Capítulo 2

87 21 89
                                    

Al consultar la hora en la pantalla del móvil, vi que tan solo le quedaba un dos por ciento de batería. Así que necesitaba saber cuanto antes en dónde podría cargarlo. Me vestí y desayuné las dos últimas onzas de la tableta de chocolate que había llevado conmigo en el viaje. Ya no tenía ningún otro alimento.

Caí en la cuenta de que Mercedes no me había dicho la hora a la que empezaban las clases. Por lo que salí deprisa de la cabaña, en dirección al colegio. Eran las ocho y media de la mañana. En la ciudad las clases empezaban a las nueve, así que supuse que iba bien de tiempo. Hasta que, de pronto, contemplé la posibilidad de que en Urbiot comenzasen antes. Por ello, aceleré el paso aún más.

Pero, a pesar de que el pueblo era pequeño, me perdí y empecé a tener la sensación de estar caminando en círculos porque todas las callejuelas se me atojaban iguales. Estaba al borde de la desesperación cuando oí el canto de unos pajarillos. Estaban posados sobre la rama de un pino muy alto. No alcanzaba a verlos bien, pues estaban demasiado lejos, pero su dulce canto disipó por completo mi angustia.

Continué caminando por las callejuelas más calmada y con un ritmo más pausado, hasta que, al fin, logré encontrar el camino hasta la escuela. Cuando llegué estaba vacía. En la pantalla de mi móvil ponía que eran ya las nueve menos cinco pasadas y que tan solo le quedaba un uno por ciento de batería.

Me senté en la silla negra frente a mi mesa y esperé a que llegasen los niños. Mientras esperaba, el móvil se apagó y entonces un fuerte desasosiego se apoderó de mí. Pasó un largo rato ―o al menos esa fue la sensación que tuve―, y como por allí no aparecía nadie, decidí salir a recorrer las callejuelas con la esperanza de encontrar a alguien.

No sé cuánto tiempo transcurrió hasta que por fin vi a un anciano enjuto, con el pelo blanco y la barba también blanca, que caminaba despacio apoyándose en un bastón. Tras saludarle le anuncié que era la nueva profesora y le pregunté:

―Disculpe, ¿sabe dónde están los niños?

―¿Los niños, dice? ―me miró arqueando una ceja.

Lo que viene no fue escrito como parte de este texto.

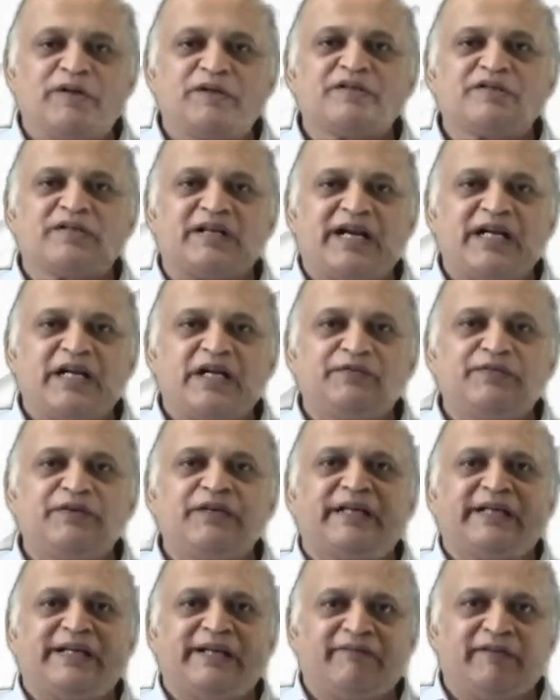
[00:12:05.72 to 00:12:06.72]

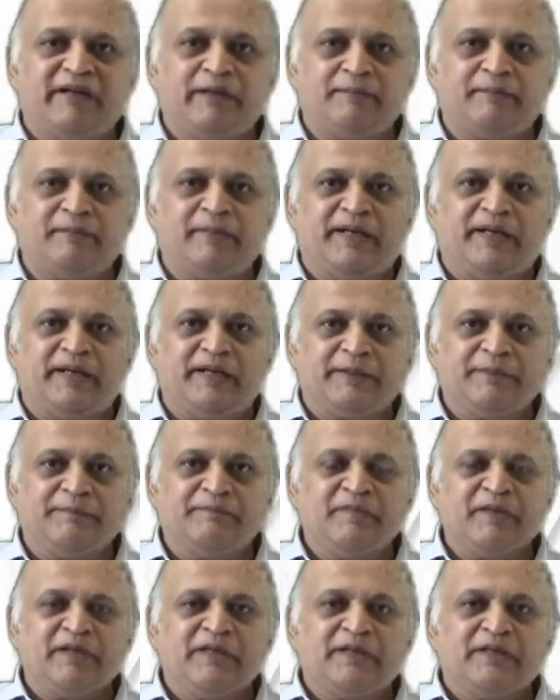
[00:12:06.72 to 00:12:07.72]
scientific development,
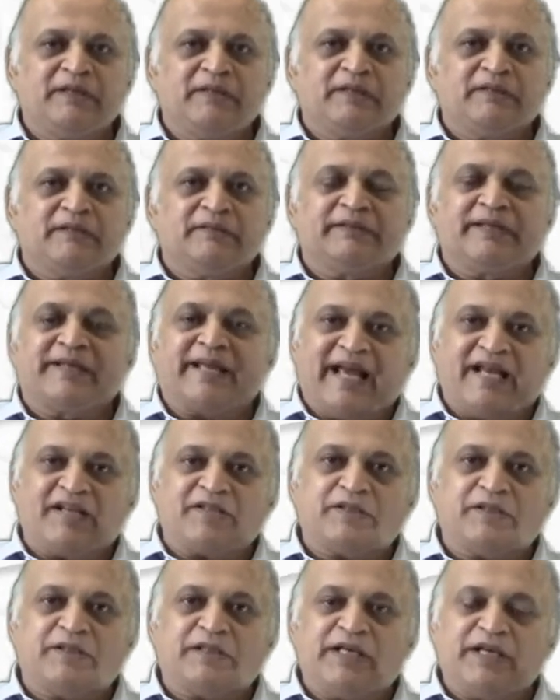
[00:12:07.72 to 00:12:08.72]

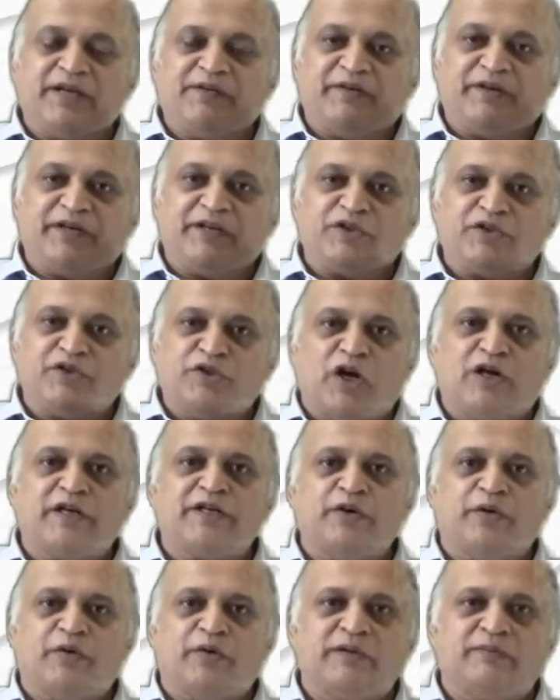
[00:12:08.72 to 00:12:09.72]
cancer, if it is
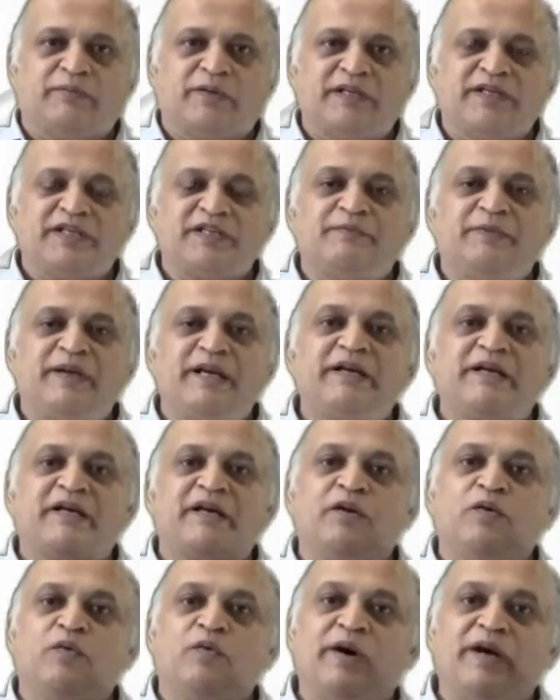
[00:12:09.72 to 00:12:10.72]
not curable, is being
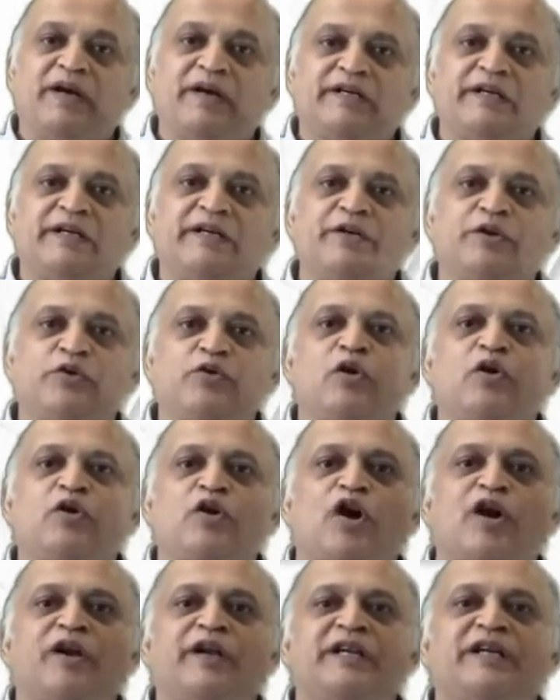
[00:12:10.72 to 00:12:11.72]
converted into a
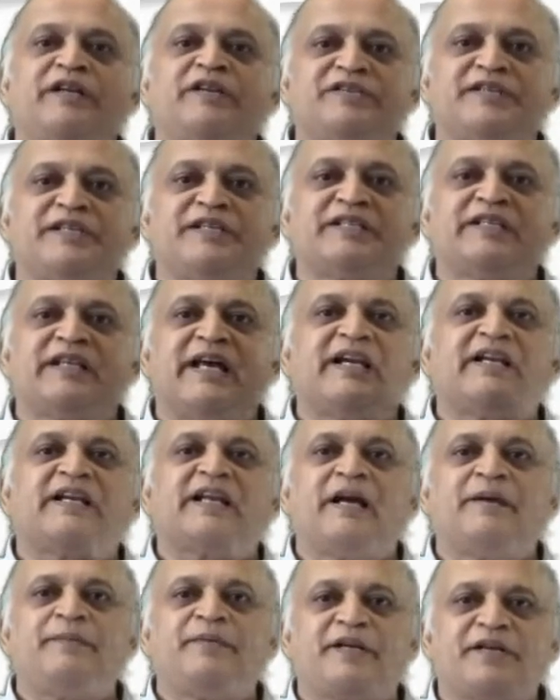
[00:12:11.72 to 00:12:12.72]
chronic disease like
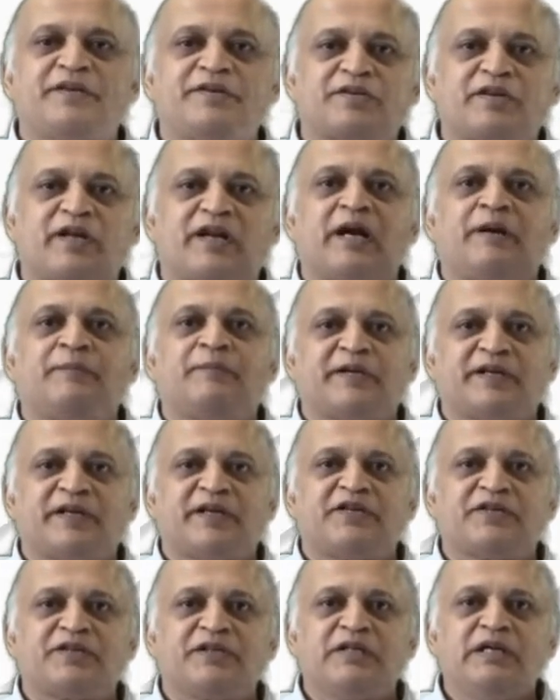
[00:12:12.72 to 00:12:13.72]
diabetes or
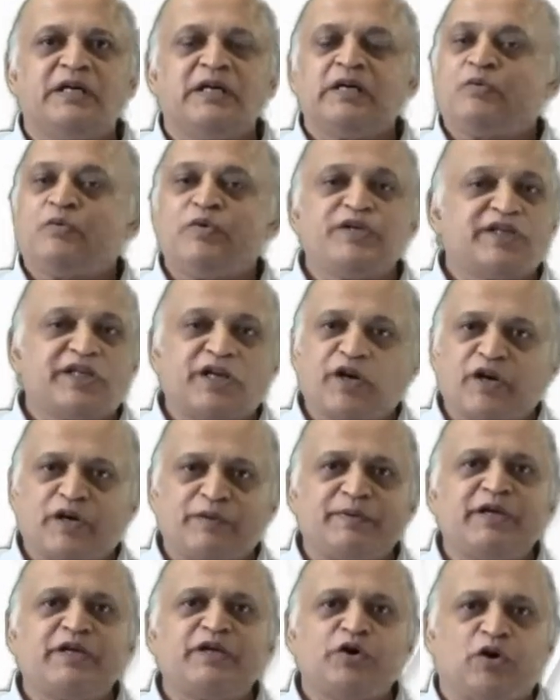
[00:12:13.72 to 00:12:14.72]
hypertension, which
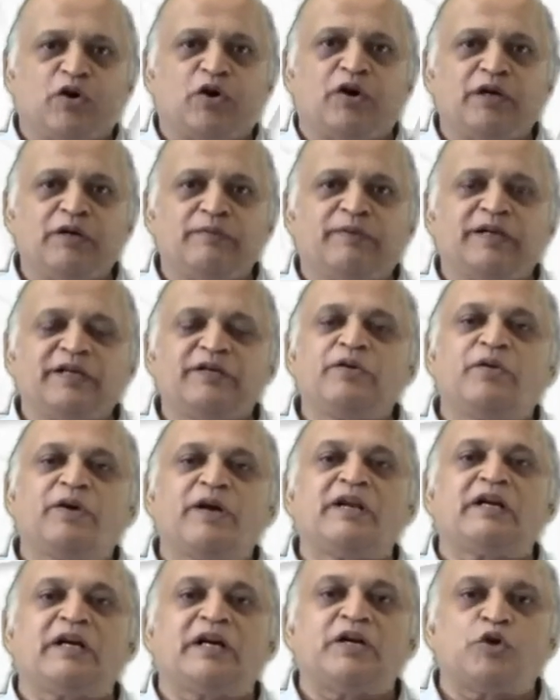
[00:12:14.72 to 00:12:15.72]
cannot be cured, but you
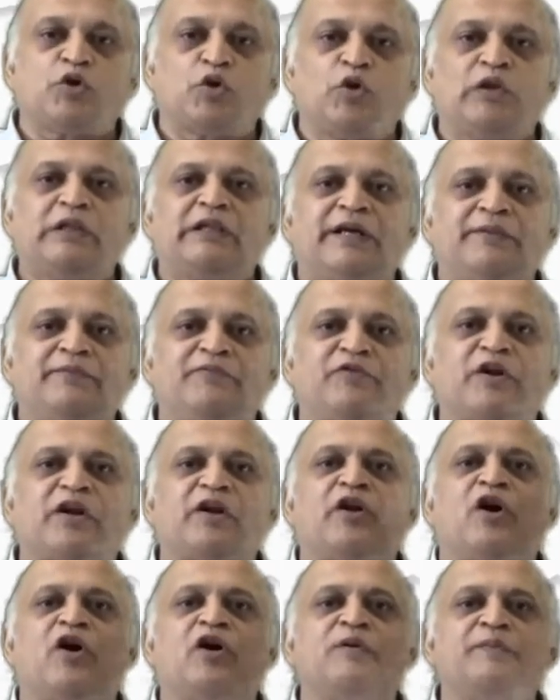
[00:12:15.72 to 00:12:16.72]
can control them
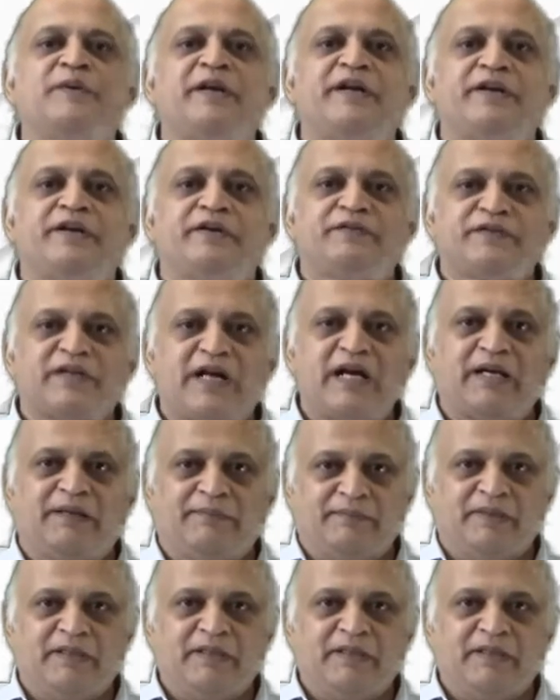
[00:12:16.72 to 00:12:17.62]
for a long period of time.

Yo, desconcertada, permanecí en silencio mientras el hombre parecía reírse para sus adentros.

―Esos diablillos... no... no creo que quieran ir a la escuela ―murmuró.

El anciano clavó en mí sus pequeños ojos grises.

―¿Usted es la nueva profesora, dice?

―Así es ―le respondí con un tono amable, tratando de ocultar mi incipiente irritación.

No sé si el anciano percibió algo, el caso es que de pronto voz se tornó zalamera:

―Si quiere puedo ir a buscar a los chiquillos y anunciarles que ya está usted aquí.

―Sería un gran favor, pero prefiero acompañarle si no le importa.

―¡Ah! ¡Claro que sí! ―exclamó con una repentina alegría que me pareció fingida.

Él reanudó su marcha y yo le seguí.

―Por cierto, mi nombre es Damián. ¿Y usted es...? ―quiso saber sin dejar de caminar a su parsimonioso ritmo.

―Aroa ―le contesté sin mirarle.

―Aroa... un nombre curioso.

―¿Disculpe? ―no entendí que quería decir con "un nombre curioso".

―Nunca lo había oído antes ―me respondió riendo, lo cual aumentó mi crispación aún más. Pero no dije nada, me callé como siempre solía hacer, aunque algo me molestase mucho.